No one questions the objectives that the hon. Lady has just outlined, which is why they are contained in the programmes and actions of DFID, and in all the bilateral programmes relative to such issues. That is why we have a pioneering initiative called RAGS, the responsible and accountable garment sector challenge fund, which covers employment conditions. Where the ILO can contribute to helping us in the field, we will work with it. However, where we get better value for taxpayers’ money working with other people, we will work with other people. It is on that case-by-case basis that we are happy to work with the ILO. Core funding given centrally does not represent value for taxpayers’ money.

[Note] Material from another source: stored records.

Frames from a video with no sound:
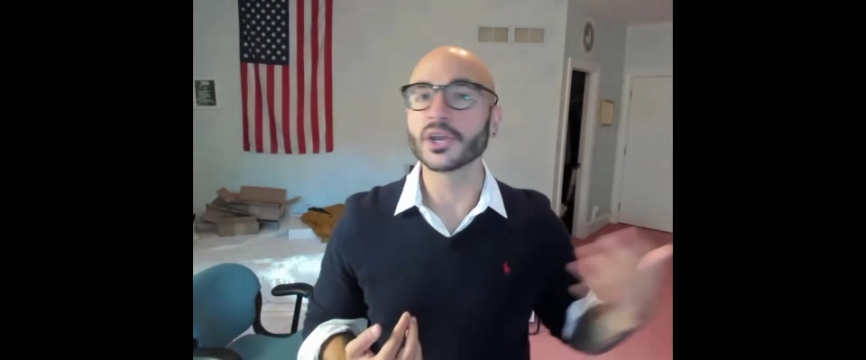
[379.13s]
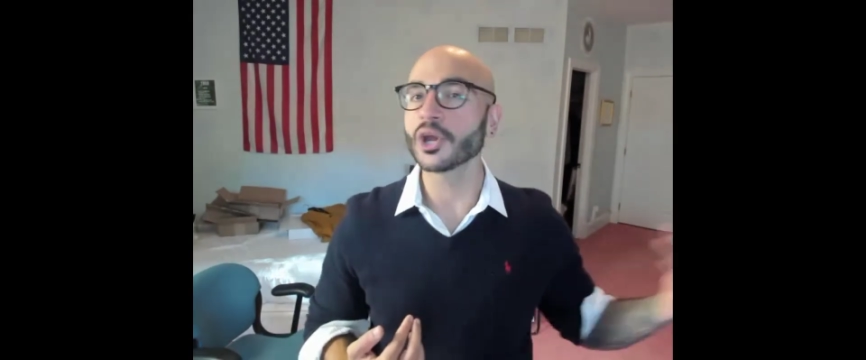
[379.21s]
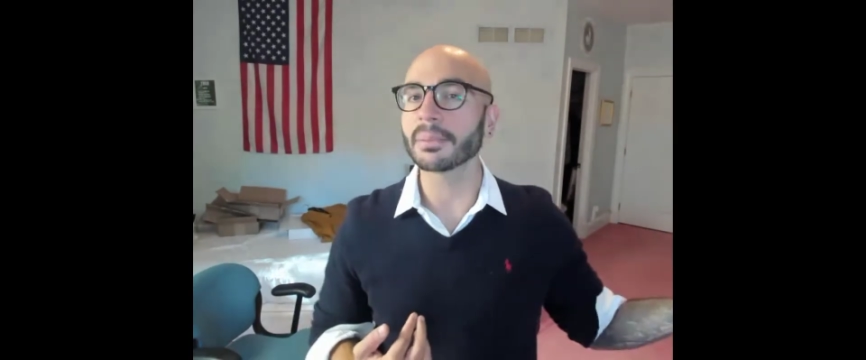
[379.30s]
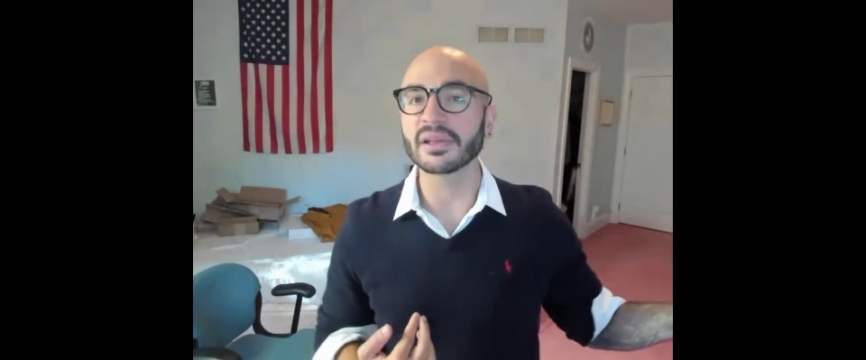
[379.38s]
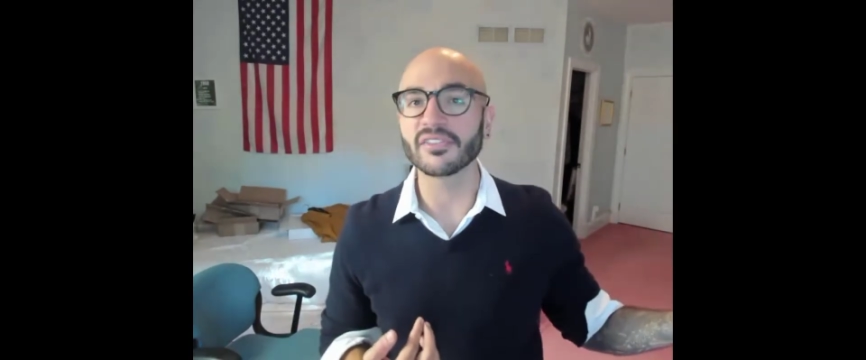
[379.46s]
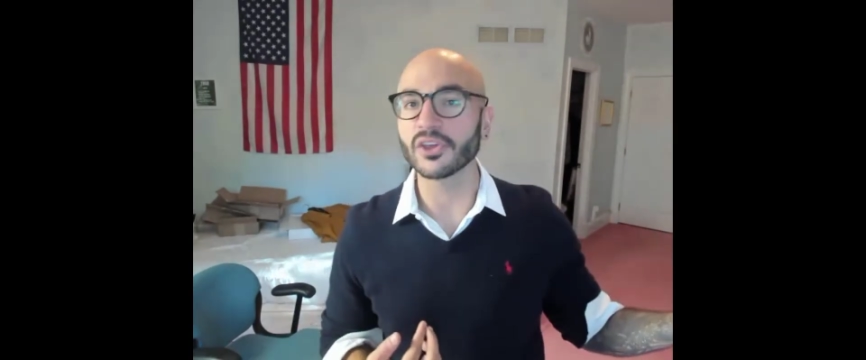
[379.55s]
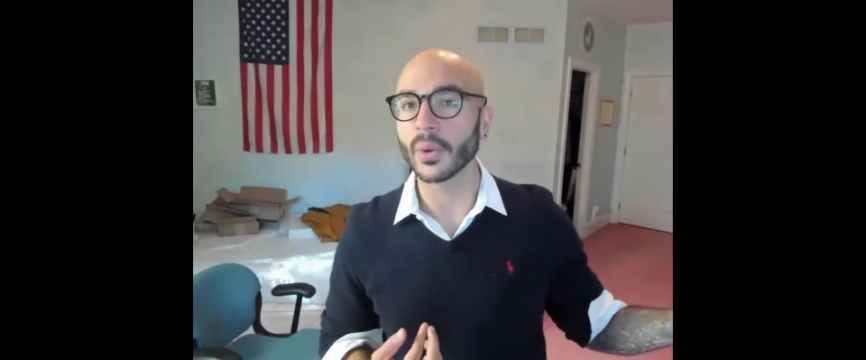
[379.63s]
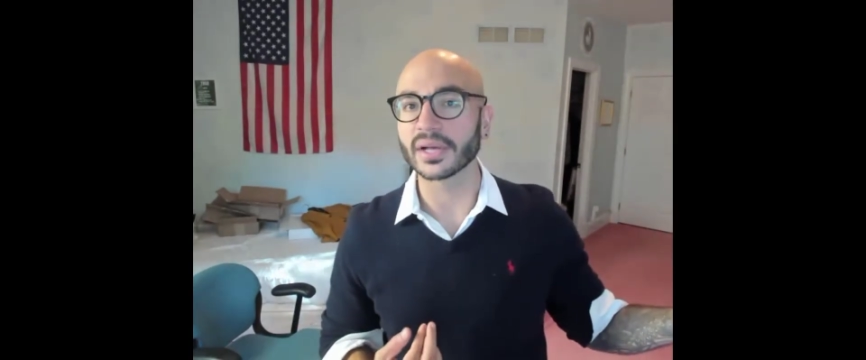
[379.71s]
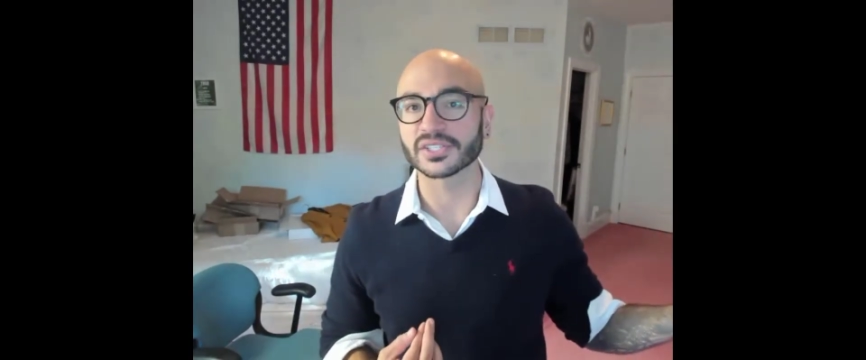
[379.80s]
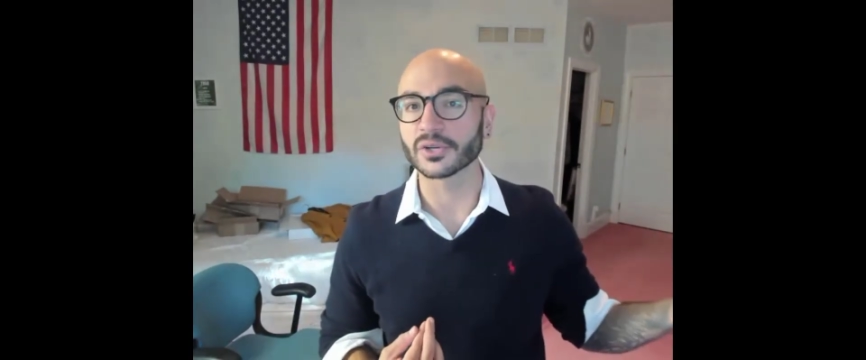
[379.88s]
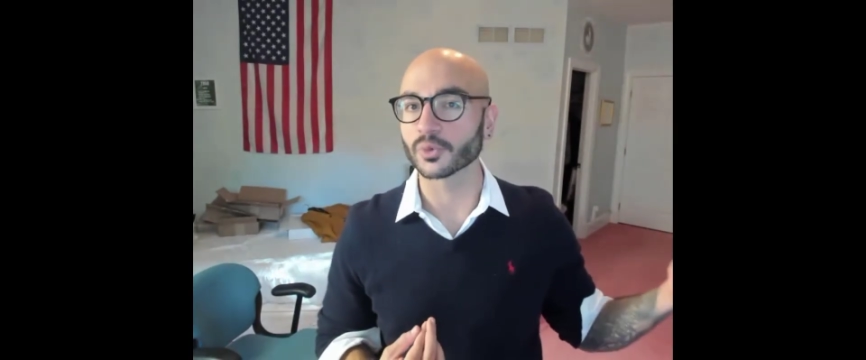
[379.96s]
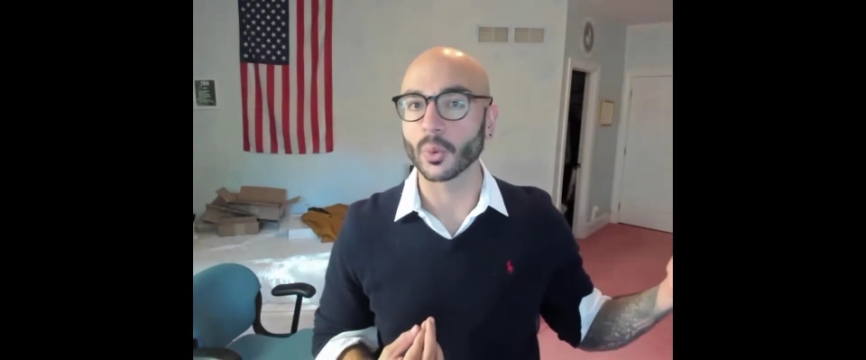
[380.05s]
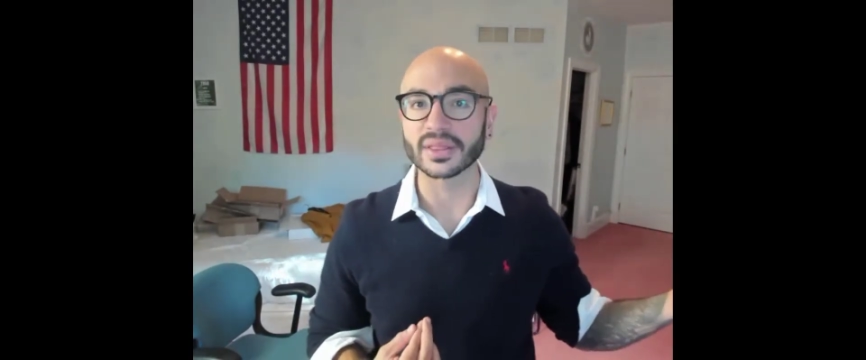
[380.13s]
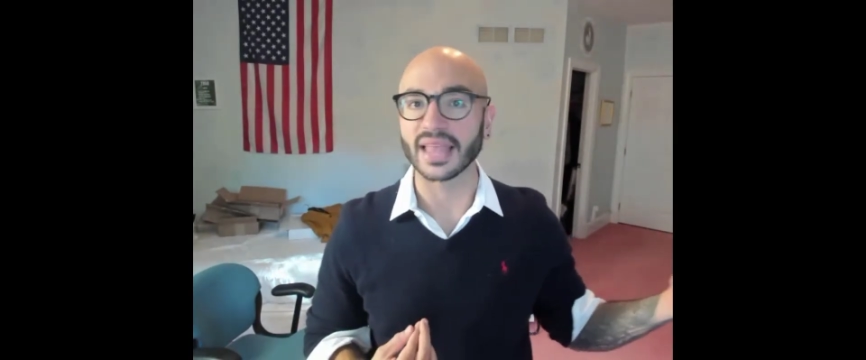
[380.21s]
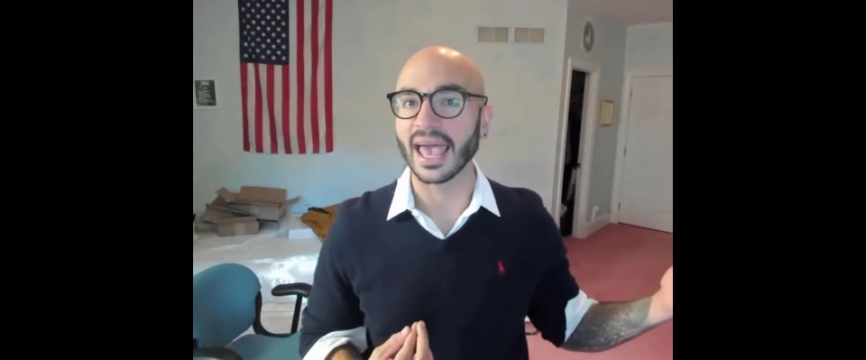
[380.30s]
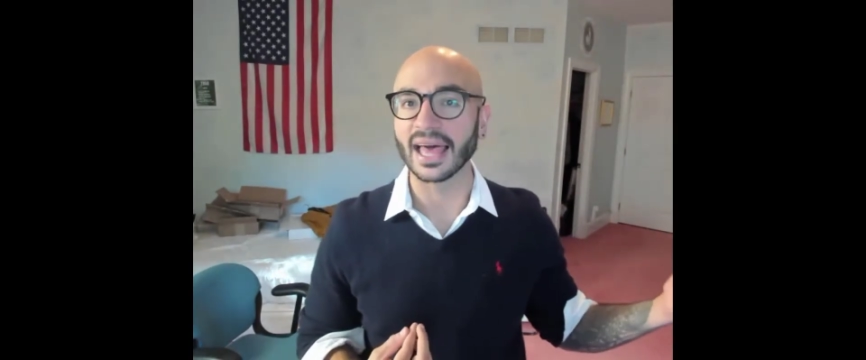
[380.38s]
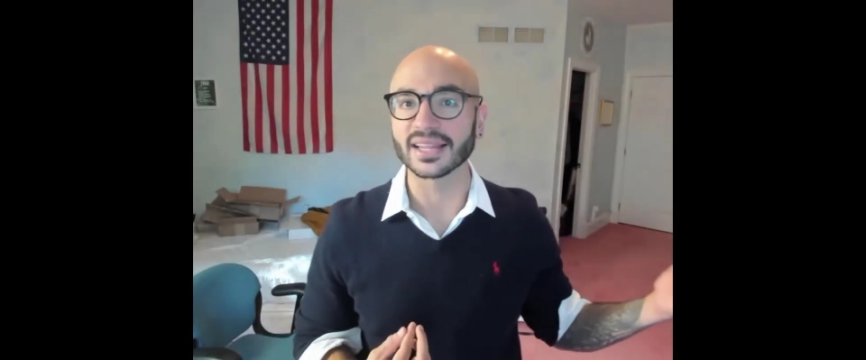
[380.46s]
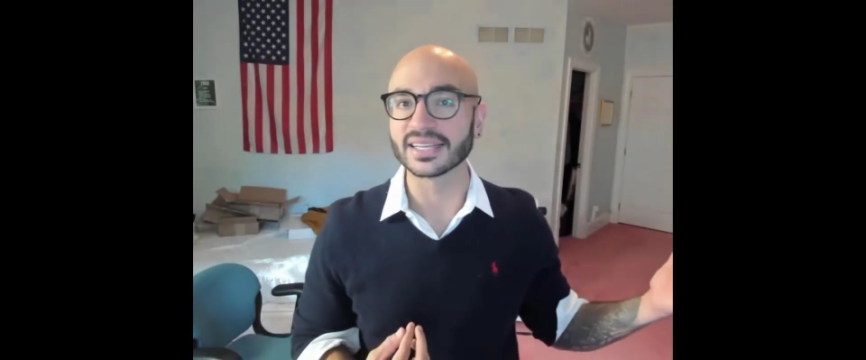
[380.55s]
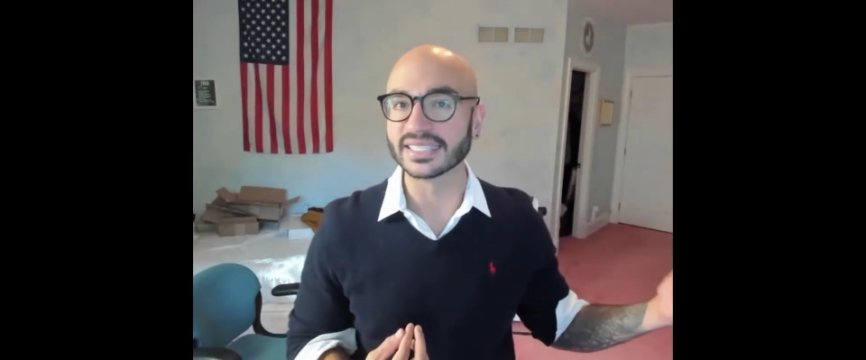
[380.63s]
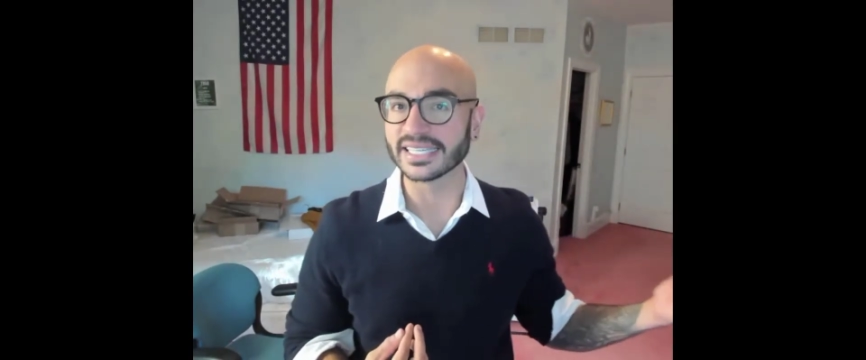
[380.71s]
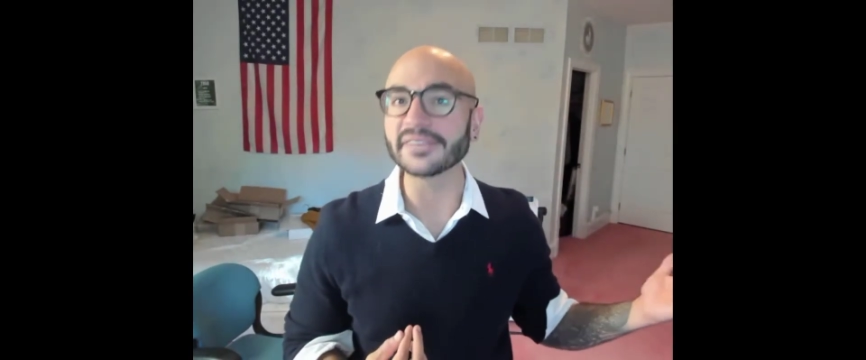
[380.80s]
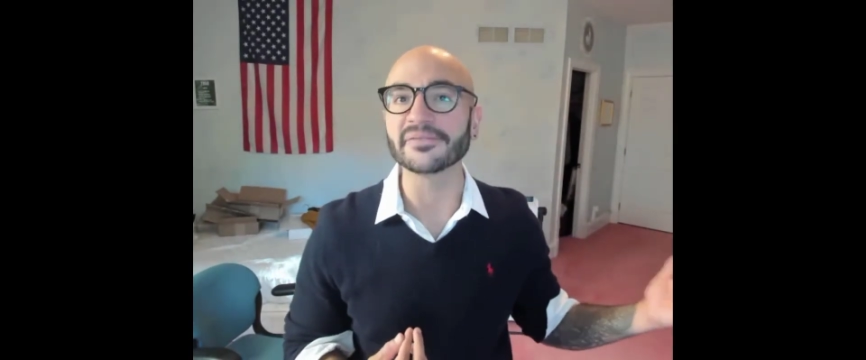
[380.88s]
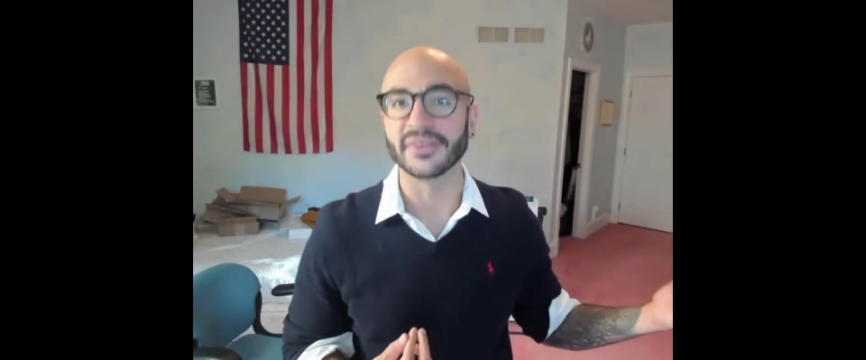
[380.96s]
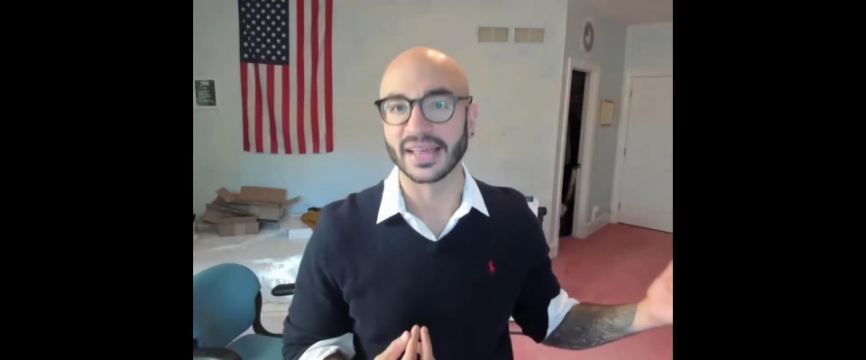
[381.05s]
Nobody in the U S knows what the hell a
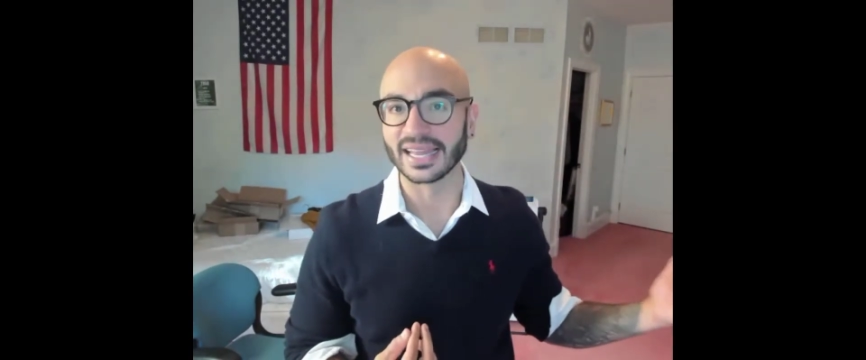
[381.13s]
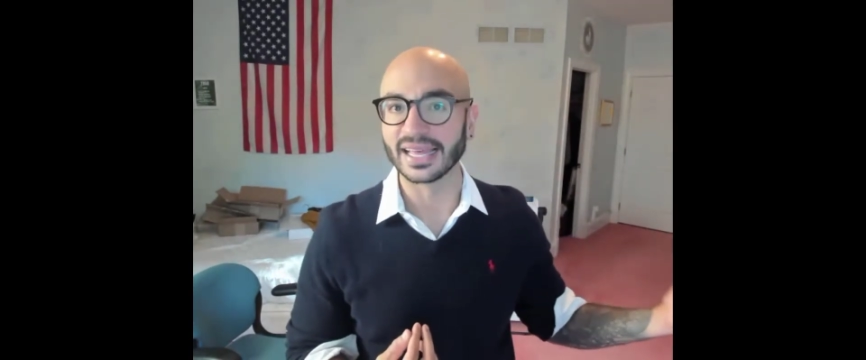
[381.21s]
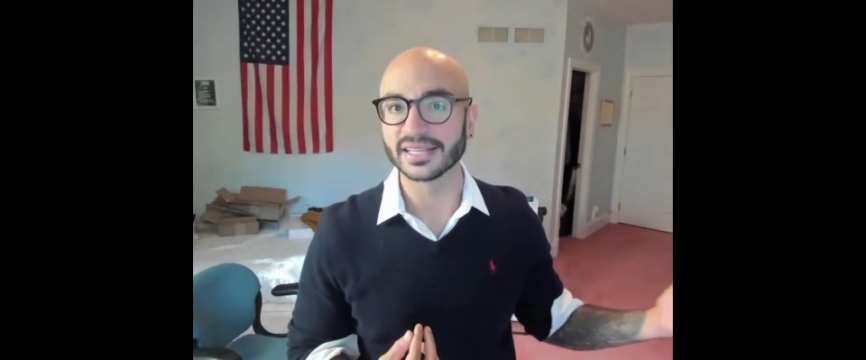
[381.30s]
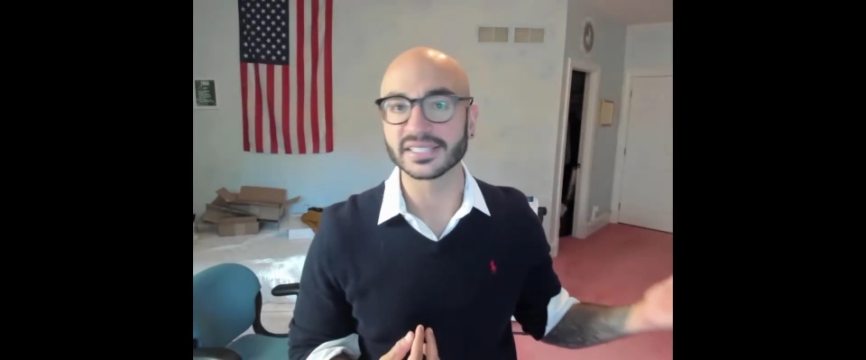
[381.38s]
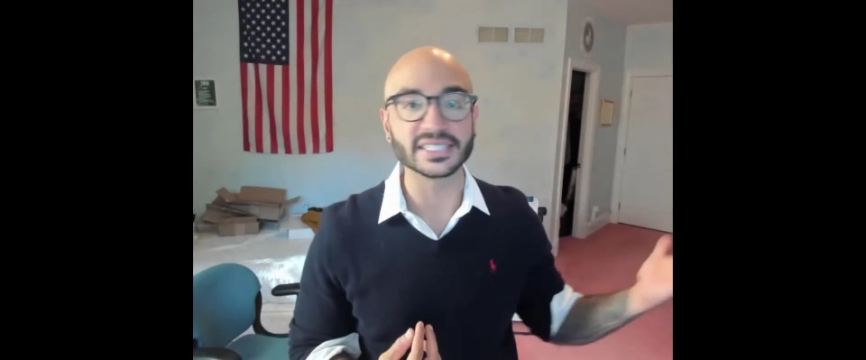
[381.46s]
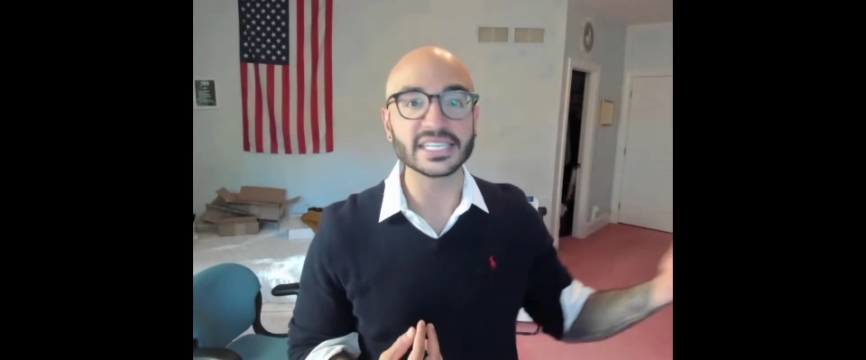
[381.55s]
DPhil is.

Let me finish by saying a few words about what we hope the panel will achieve on the main topic of the debate. The three co-chairs of the panel believe that ending absolute poverty should still be the primary objective of any new framework for development. We hope that the panel can agree on that key message and rally support from Governments, citizens, civil society and business around the world.
The UK also believes that there are five principles that a new framework needs to uphold. First, poverty eradication should remain at the centre of a new global framework for development. Secondly, any new framework needs to speed up efforts to reach the targets in the current MDGs, and hold Governments to account for the promises that were made to achieve them. Thirdly, it should tackle the root causes of poverty, not just the symptoms. Fourthly, it must be based on, and take account of, the views of the poorest people in the world. Finally, simplicity is essential. The new framework should be bold and ambitious, but must maintain the clarity of the current MDGs.
I conclude by once again thanking the hon. Member for Edinburgh North and Leith for securing the debate. It is interesting, stimulating and important, and I am sure we will come back to it in the months ahead.